Friday, October 15, 2010

Penny-pinching or frugal, Mrs Lee Kuan Yew was a role model


Mrs Lee nee Kwa Geok Choo - sons Hsien Loong front, Hsien Yang back
Tabitha Wang

I wish I had known Mrs Lee Kuan Yew. There was much to admire about her. She excelled in everything she set out to do.

She wasn't just a student; she topped the Senior Cambridge Examination for the whole of Malaya and Singapore for her year and then went on to get First Class Honours in Law in Cambridge.

She wasn't just a wife; she was a co-partner with her husband, helping to build a fledgling nation.

And she wasn't just a mother; she was mother to a Prime Minister, a doctor and a top businessman.

But what really made her No 1 on my list of women to be admired was something I read in her granddaughter's eulogy for her.

Li Xiuqi remembered her "Nainai" as someone who was not just "kind-hearted, sharp-minded and tower of strength". But also "frugal to a fault".

I loved the touching anecdotes, especially the one about what happened after Mrs Lee's first stroke: "While she was still away, her children quickly seized the opportunity to renovate and elderly-proof the old Oxley Road house. They levelled the bathroom floor and installed a shower.

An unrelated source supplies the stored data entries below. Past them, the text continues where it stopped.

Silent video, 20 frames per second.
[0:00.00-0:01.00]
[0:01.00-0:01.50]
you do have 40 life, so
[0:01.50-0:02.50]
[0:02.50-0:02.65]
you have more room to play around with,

"This was a big deal because all these years, my grandparents had still been bathing with the old-fashioned system - scooping from a tub of water the same way they bathed me when I was little!

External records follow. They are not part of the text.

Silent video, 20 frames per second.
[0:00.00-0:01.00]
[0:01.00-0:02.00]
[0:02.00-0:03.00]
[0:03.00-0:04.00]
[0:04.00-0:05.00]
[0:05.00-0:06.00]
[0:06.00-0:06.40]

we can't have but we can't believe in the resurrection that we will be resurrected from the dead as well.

"So, my granny came home to find her tub gone and a shower in its place. She was not pleased at all and refused to bathe at home for several days, choosing to bathe in the Istana instead.''

And then there was the Quest for the Perfect Hairbrush: "In Tokyo, my granny went to Tokyo Hands, a seven-storey DIY store. She has always been on a lifelong quest for the Perfect Hairbrush. She found a nice hairbrush there. It wasn't expensive.

"But even purchasing it was a struggle for her because Nainai has always been frugal to a fault. In the end, the hairbrush won. Nainai said: 'Well, I'm already so old, I can afford to buy it' and put down the money. She went home smiling, hairbrush in hand."

I see now that Mrs Lee was the original Budget Tai-Tai.

As the daughter of an Oversea-Chinese Banking Corporation general manager, the wife of a Prime Minister and the mother of another, plus a successful lawyer herself, she could very easily have immersed herself in a life of comfort and no one would fault her for that.

Instead, she chose a simple life - in which ordinary things like a hairbrush and cheap black sports shoes from a loving granddaughter gave as much satisfaction as a designer handbag or expensive footwear.

In this age of instant gratification, it is great to be able to find someone who knew the joys of delayed gratification.

Remember those days as a child when you had to save up months of pocket money before you could get that toy you wanted? Somehow the toy that you pinched and scraped for always seemed more precious than one you got as a present.

I still like to save but I have to admit to being tempted by interest-free credit. Now, I don't wait for months for that LCD television I've been eyeing - I just put it on my credit card and let the monthly instalment take care of itself.

After reading the eulogy, I am inspired to go back to leading the simple life again. Maybe not bathing with water scooped from a tub - it's way too cold to do it in Hong Kong now that autumn's here.

There is, however, that iPad I've been eyeing for quite some time now. I can't afford it yet but maybe if I save up a couple of hundred a month, I can get it by the end of next year.